Elements of that Margolis style can be heard coming to fruition on his forthcoming album, Interlude of the Duende, in trio form with jazz masters Larry Grenadier and drummer Eric Harland, released on Ropeadope.
Duende, the Spanish word in the title, has been called “a heightened state of emotion, expression and authenticity” and is often connected with flamenco and the Andalusian Romaní population. On this recording, the term appropriately reflects the complexity of the music, the power of the collaboration itself and more broadly Margolis’ life experience in Spain and beyond.
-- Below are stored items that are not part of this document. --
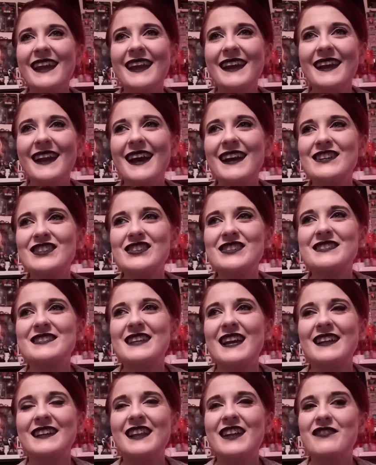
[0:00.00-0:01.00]
And
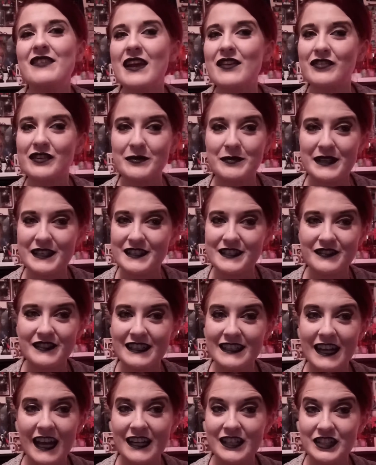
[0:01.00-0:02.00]
I love every piece of
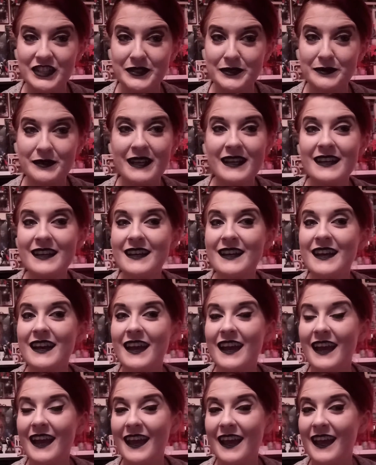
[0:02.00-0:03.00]
it. I do.
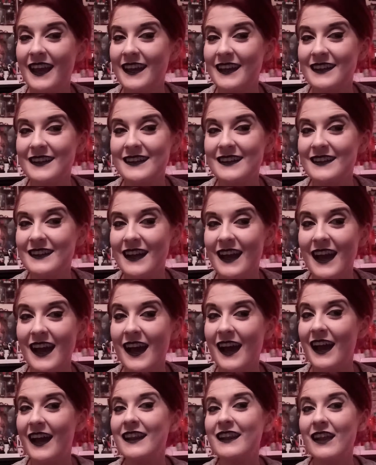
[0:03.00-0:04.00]
And
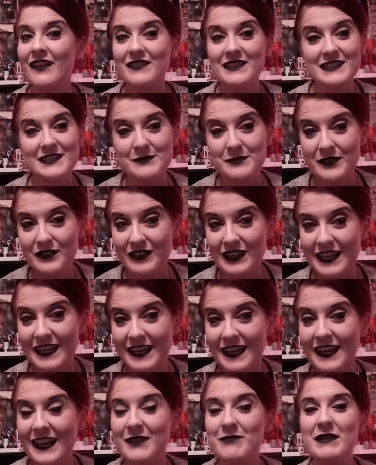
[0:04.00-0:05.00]
I love this
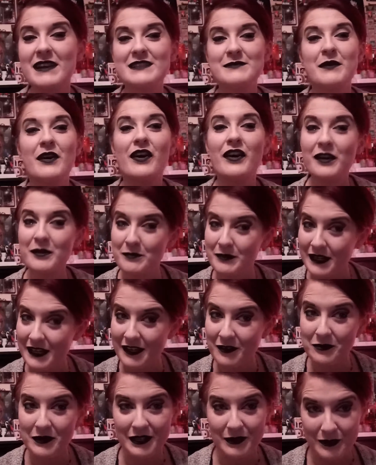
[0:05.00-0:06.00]
movie. It makes my heart
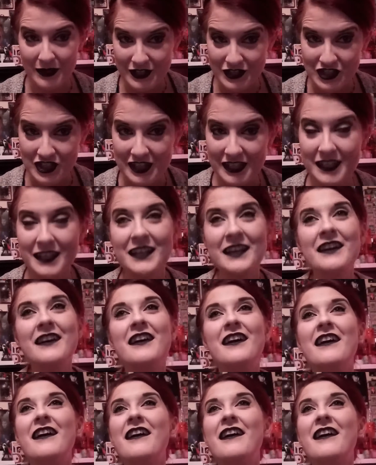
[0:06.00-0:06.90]
big when I watch it.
Margolis, who spent more than two decades playing guitar within Spain’s Romaní community, continues to translate that rhythmic language into American jazz formats and recordings in the vein of Hungarian Roma guitarist Gabor Szabó and the jazz-flamenco crossover playing of Lenny Breau.
“Initially I wrote the compositions for my style of guitar playing and out of my love for roots-based genres such as blues, flamenco and jazz,” Margolis says of Interlude of the Duende. “I had full ideas for congas, bongo, batá, and shakers in these compositions but circumstance brought drummer Eric Harland to the session, and we worked together to harness the essence of the drums in the songs.”
Of the upright bass aspects and Grenadier’s participation, Margolis says, “Larry played with a masterful accompanist-mentality staying ‘out of the way’ of the guitar very naturally but at the same time keeping the groove moving forward as needed — check out ‘Solace and Descent’ as a reference to this. He also plays some really special stuff on ‘Continuance’ and ‘A Beating Heart.’”
Margolis wrote out several of the bass parts on the record so that harmonically he might achieve a natural fusion of sounds for his style. He adds, “I am extremely sensitive to the frequency clashes between acoustic guitars and upright basses, so understanding where the bass might play is an important aspect to my comfort zone as an improviser. The tunings and keys were deliberate compositional tools to highlight the acoustic guitar as a world jazz instrument and I wanted to play equal parts ‘finger style’ as well as ‘picking.’”
Illustrating the diverse reach of his musical impulses, Margolis initially ventured into his debut “world jazz” album, Soleángeles, in 2014, during a period of live activity at venerated Los Angeles jazz venues The Blue Whale and The Baked Potato. From another hybridized corner of his musical mind comes the 2015 album Sonikete Blues. Recorded both in Spain and the USA, that album proposed an inventive merging of flamenco and Delta blues—idioms with more emotional and fringe socio-cultural connections than might be expected.
Following these two albums would be a 2016 EP and video release of Speakeasy Session alongside Miles Davis’s alumni pianist, Deron Johnson, the 2020 electronic jazz EP, Arsa 100, with pianist, Chano Domínguez, a 2022 piano and voice duo EP with Cuban virtuoso pianist, Caramelo de Cuba, En Madrid, and lastly a 2023 full length release of his original songs, Songs of Mind which garnered an editor’s choice selection from JAZZIZ and a ‘best of the rest of 2023’ write-up from Goldmine Magazine.
Entrenched by now in his still-maturing musical saga, Margolis continues the process of finding surprising–yet also logical–connections in the many strands of his musical life’s tapestry. He is an artist firmly in sync with an era of redefining of musical identities, in flamenco, jazz and other formerly fixed musical genres. In effect, Margolis has found himself in both the roots and various offshoots, and his own links thereof, within the music world.